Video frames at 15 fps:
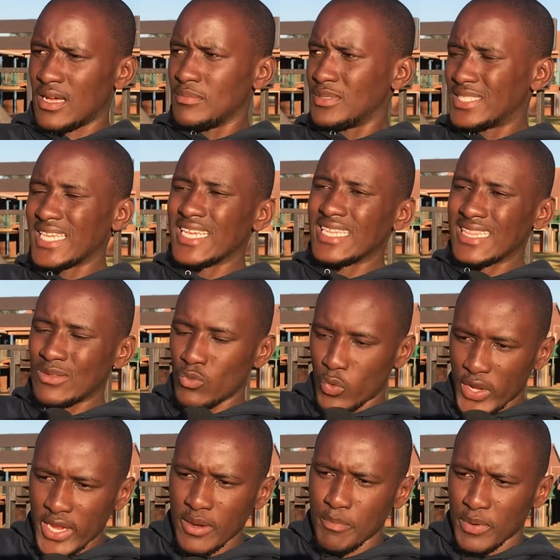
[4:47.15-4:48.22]
I'm saying
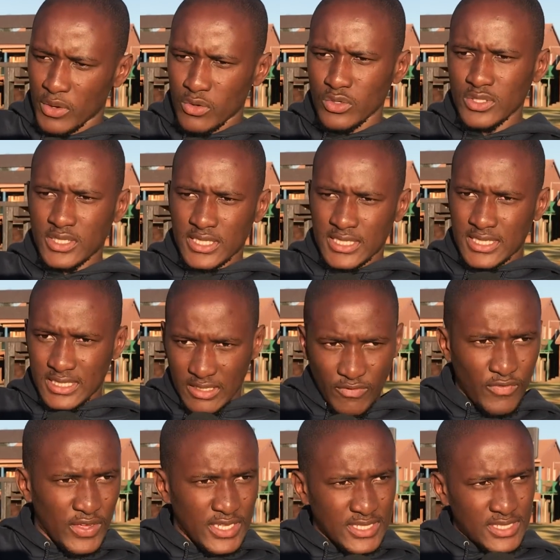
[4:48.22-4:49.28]
we because it's the
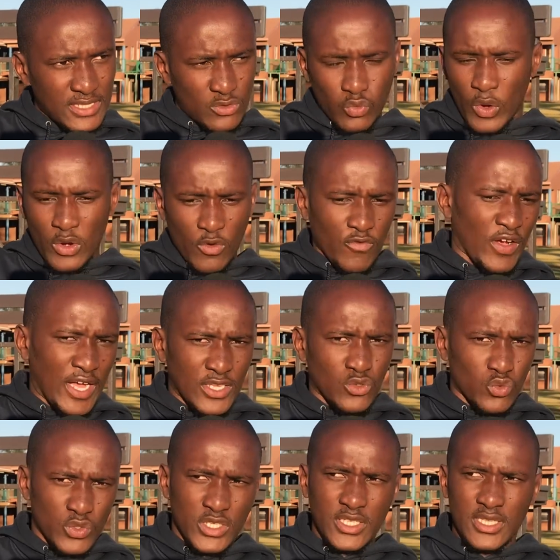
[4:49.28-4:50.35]
fence, it's one of us
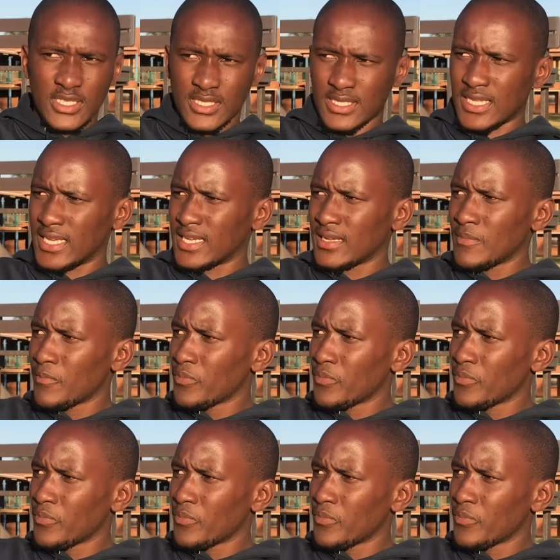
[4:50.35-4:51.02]
who did this thing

INSTRUCTIONS FOR THE TASK:
The data above must be written out again without alteration, and the pictures in them must be excluded.

RESPONSE BOX:
Video frames at 15 fps:
[4:47.15-4:48.22]
I'm saying
[4:48.22-4:49.28]
we because it's the
[4:49.28-4:50.35]
fence, it's one of us
[4:50.35-4:51.02]
who did this thing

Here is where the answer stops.